Mr Cooney, who continues in his senior role in Dublin as the secretary general of the Department of Foreign Affairs, welcomed the new nuncio’s appointment at a reception in the Vatican’s Congregation for the Doctrine of the Faith: “I was delighted to meet Archbishop Brown today to pass on the best wishes of the President and the Government and the Irish people. We’re looking forward to having him in Dublin and he’s looking forward to getting there . . .”
In a typically sumptuous, three-hour long ceremony, set against the background of both Gregorian chant and the Latin carol Adeste Fideles, Pope Benedict XVI ordained two future nuncios, making Msgr Brown the titular Archbishop of Aquileia and making future nuncio to Georgia and Armenia, Msgr Marek Solczynski, the titular Archbishop of Cesarea di Mauritania.
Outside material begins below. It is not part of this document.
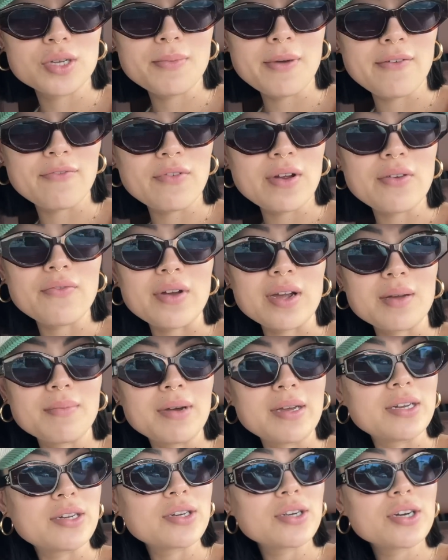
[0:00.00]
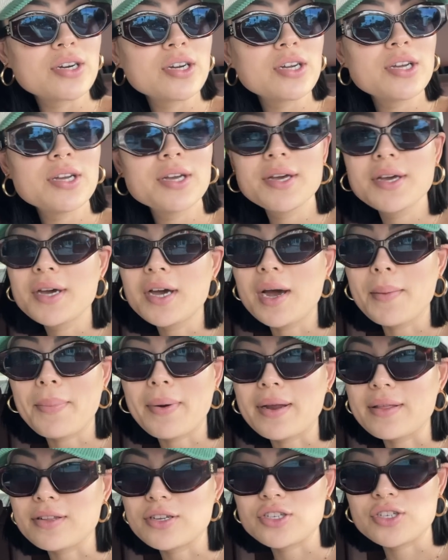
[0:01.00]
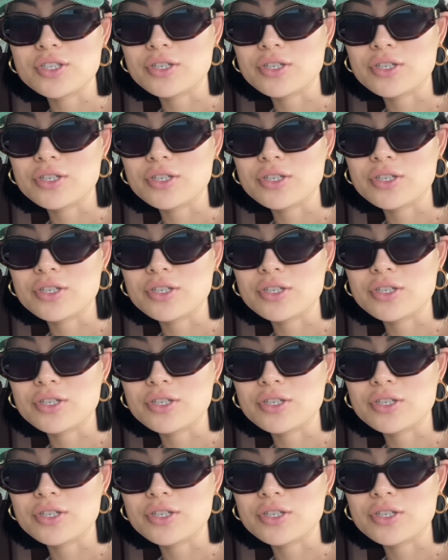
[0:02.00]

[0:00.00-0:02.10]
My friend recommended her. Apparently she's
The heavyweight Irish presence yesterday was indicative of just how much importance senior Irish figures attach to the appointment of Archbishop Brown at a moment of unprecedented tensions between the Vatican and Ireland. Normally, the departure of a nuncio for Ireland is marked by little if any pomp and ceremony.
Speaking after the service, Cardinal Brady welcomed the appointment, saying: “I wish him [Archbishop Brown] many blessings in his new ministry. I am confident that he will do excellent work in both forging strong and fruitful diplomatic links between Ireland and the Holy See . . . and in the promotion of renewal of the church in Ireland.”
Also in attendance yesterday were the Bishop of Down and Connor, Noel Treanor, and his auxiliary Bishop, Donal McKeown.